The data
>>>

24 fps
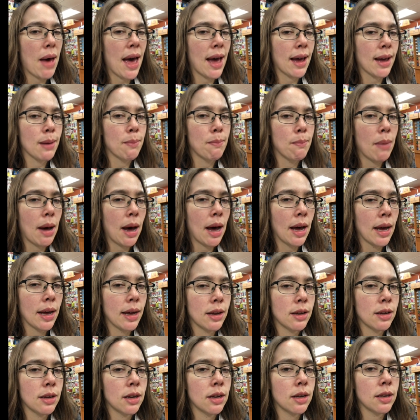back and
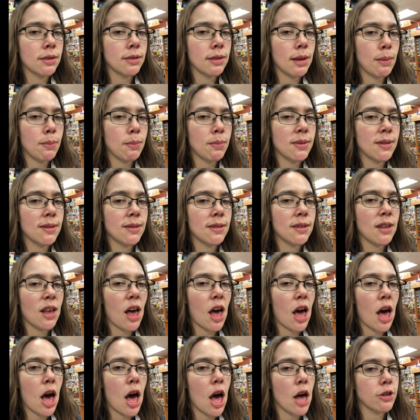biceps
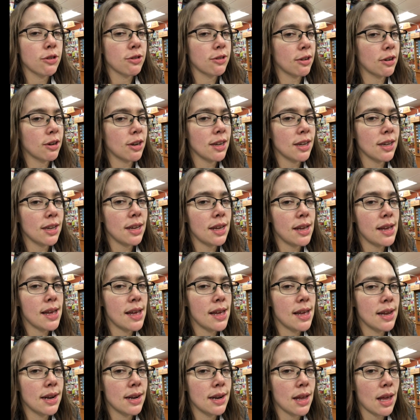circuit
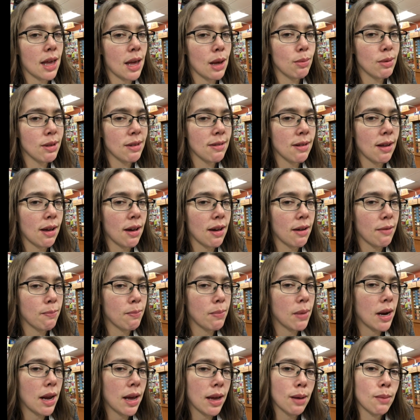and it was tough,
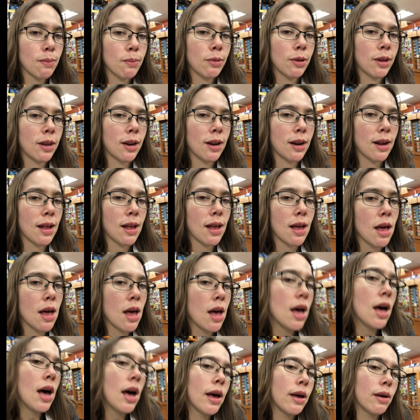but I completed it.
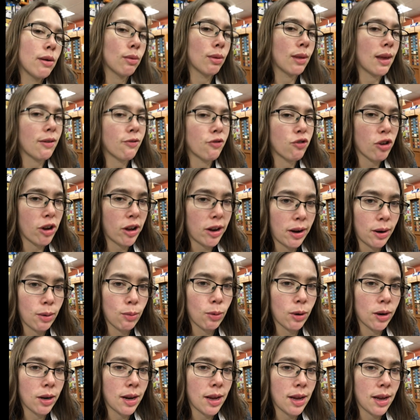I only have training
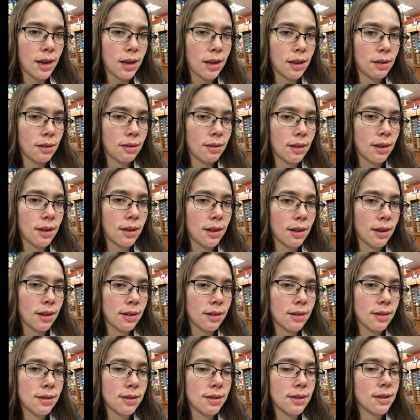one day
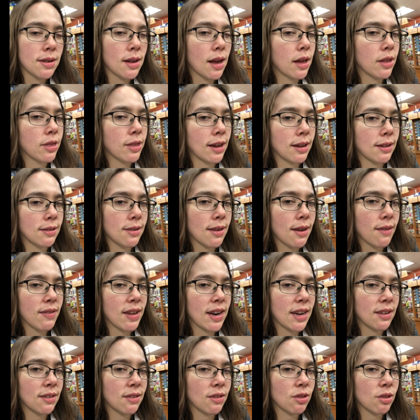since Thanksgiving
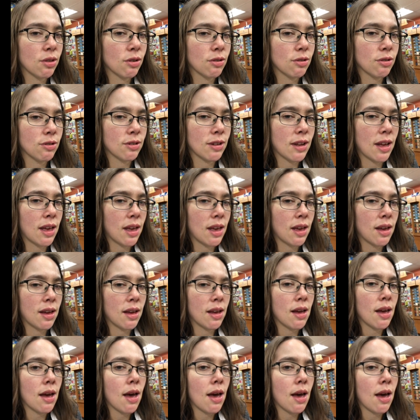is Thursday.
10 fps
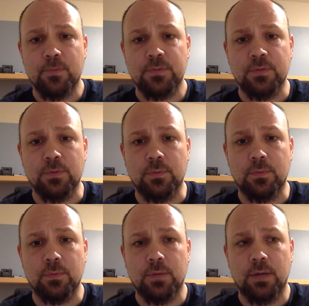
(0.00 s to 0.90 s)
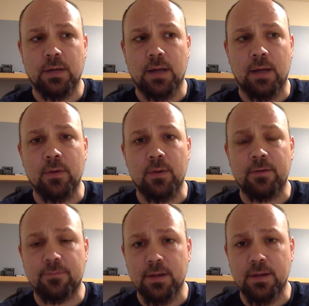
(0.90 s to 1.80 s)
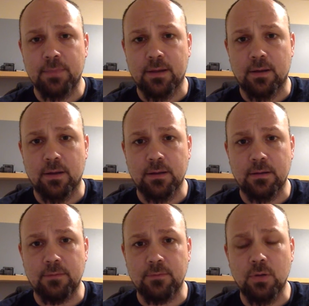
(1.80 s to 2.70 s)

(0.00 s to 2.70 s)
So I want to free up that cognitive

<<<

Problem to solve
Write out all of the data above exactly, without any of its pictures.

Solved problem
24 fps
back and
biceps
circuit
and it was tough,
but I completed it.
I only have training
one day
since Thanksgiving
is Thursday.
10 fps
(0.00 s to 0.90 s)
(0.90 s to 1.80 s)
(1.80 s to 2.70 s)

(0.00 s to 2.70 s)
So I want to free up that cognitive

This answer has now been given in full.